*Your assignment*
Which lines of the entries below contain the string "speaker"? Copy each one.
[Exercise inputs]
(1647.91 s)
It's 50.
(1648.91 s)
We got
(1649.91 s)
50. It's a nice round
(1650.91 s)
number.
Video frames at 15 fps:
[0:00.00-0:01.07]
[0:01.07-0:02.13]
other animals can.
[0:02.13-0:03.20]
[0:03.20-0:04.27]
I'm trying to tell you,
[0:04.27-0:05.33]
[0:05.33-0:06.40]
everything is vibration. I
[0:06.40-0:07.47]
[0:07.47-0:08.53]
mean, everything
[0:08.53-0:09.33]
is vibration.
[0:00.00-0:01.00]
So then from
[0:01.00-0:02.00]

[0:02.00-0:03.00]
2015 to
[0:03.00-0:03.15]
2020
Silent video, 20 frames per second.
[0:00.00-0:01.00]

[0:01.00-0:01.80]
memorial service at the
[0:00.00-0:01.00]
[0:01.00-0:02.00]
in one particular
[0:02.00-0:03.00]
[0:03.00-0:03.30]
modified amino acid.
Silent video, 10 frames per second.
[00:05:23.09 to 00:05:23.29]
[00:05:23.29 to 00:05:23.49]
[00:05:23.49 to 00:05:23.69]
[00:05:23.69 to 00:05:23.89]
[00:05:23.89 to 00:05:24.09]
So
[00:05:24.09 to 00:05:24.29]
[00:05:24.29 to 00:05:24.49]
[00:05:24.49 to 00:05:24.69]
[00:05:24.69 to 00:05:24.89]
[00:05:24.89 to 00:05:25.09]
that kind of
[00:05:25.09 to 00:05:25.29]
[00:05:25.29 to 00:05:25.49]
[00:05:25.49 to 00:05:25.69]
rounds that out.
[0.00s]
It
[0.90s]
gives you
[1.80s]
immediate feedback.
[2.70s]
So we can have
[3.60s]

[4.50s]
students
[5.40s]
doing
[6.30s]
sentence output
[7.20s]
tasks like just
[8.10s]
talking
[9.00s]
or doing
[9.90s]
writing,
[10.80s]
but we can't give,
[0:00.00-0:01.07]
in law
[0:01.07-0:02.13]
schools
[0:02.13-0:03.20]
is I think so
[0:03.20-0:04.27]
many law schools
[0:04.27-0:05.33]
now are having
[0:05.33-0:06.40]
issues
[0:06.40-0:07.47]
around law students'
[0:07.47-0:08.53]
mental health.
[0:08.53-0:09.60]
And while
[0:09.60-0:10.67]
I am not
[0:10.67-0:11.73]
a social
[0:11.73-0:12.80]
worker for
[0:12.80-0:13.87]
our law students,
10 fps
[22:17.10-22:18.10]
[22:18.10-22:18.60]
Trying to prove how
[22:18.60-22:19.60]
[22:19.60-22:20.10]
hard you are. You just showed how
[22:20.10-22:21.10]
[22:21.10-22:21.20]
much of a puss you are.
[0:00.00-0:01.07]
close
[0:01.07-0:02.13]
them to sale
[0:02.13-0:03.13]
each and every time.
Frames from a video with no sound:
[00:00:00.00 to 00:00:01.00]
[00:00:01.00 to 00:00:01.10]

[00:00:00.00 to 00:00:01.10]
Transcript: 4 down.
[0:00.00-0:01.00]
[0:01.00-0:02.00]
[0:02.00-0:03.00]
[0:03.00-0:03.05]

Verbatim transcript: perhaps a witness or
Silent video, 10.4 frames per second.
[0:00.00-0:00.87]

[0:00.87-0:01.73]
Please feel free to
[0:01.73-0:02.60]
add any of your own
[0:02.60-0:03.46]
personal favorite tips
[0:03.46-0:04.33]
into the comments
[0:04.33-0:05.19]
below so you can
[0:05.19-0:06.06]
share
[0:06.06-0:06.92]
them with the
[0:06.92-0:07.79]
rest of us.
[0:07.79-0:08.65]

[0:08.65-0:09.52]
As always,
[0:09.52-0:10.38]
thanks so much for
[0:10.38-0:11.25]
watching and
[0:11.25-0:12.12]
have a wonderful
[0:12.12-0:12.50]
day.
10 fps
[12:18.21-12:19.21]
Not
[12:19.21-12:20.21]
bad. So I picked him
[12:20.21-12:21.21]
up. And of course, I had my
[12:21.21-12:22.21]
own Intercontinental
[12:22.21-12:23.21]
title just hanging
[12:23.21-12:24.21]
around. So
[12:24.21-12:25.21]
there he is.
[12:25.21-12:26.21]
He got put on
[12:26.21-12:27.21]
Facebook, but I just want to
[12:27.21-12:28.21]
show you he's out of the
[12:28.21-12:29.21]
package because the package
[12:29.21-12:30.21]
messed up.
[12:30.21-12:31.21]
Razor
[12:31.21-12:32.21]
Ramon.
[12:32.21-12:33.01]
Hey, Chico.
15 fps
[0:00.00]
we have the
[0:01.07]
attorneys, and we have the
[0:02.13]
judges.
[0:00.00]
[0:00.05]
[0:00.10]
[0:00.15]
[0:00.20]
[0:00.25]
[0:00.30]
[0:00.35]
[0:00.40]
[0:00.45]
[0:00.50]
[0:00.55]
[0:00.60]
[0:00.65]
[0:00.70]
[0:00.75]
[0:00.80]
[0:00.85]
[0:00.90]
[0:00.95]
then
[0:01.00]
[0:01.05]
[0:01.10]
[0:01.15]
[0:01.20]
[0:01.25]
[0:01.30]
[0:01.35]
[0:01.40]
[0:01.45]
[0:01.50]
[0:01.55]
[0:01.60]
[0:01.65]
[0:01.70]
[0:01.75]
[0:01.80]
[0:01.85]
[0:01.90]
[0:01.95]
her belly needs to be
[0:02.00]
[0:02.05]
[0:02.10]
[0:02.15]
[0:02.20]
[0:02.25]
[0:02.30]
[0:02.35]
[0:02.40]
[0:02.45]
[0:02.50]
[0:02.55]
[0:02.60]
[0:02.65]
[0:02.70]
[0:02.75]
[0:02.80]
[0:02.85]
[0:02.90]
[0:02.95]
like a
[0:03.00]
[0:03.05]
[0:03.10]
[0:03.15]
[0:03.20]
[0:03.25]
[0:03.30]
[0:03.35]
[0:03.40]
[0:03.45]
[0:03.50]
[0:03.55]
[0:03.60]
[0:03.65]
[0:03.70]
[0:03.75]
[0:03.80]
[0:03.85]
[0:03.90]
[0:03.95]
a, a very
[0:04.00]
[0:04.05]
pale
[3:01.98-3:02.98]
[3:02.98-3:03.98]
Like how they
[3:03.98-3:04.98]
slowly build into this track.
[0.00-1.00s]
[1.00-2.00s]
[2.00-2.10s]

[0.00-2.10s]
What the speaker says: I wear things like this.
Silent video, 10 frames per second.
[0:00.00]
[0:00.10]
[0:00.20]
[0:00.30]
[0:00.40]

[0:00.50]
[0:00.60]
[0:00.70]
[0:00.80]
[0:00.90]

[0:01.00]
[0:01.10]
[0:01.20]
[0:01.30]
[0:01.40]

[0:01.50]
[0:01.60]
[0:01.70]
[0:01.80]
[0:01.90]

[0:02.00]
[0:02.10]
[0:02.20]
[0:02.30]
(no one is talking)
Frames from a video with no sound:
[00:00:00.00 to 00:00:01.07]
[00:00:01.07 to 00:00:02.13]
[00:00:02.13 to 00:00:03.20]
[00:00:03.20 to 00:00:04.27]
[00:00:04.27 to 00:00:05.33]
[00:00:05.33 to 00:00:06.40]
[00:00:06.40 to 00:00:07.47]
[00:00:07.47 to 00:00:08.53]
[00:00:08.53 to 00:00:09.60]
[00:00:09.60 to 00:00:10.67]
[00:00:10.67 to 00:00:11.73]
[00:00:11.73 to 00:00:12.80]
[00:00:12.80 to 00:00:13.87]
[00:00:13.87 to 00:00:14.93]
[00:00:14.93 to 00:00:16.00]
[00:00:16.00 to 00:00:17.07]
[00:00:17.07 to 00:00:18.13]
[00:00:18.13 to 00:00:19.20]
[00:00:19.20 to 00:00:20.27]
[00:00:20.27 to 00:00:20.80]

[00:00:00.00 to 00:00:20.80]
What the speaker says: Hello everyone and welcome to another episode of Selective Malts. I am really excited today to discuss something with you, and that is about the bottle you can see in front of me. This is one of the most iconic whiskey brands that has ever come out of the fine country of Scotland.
[/Exercise inputs]
*Reply*
What the speaker says: I wear things like this.
What the speaker says: Hello everyone and welcome to another episode of Selective Malts. I am really excited today to discuss something with you, and that is about the bottle you can see in front of me. This is one of the most iconic whiskey brands that has ever come out of the fine country of Scotland.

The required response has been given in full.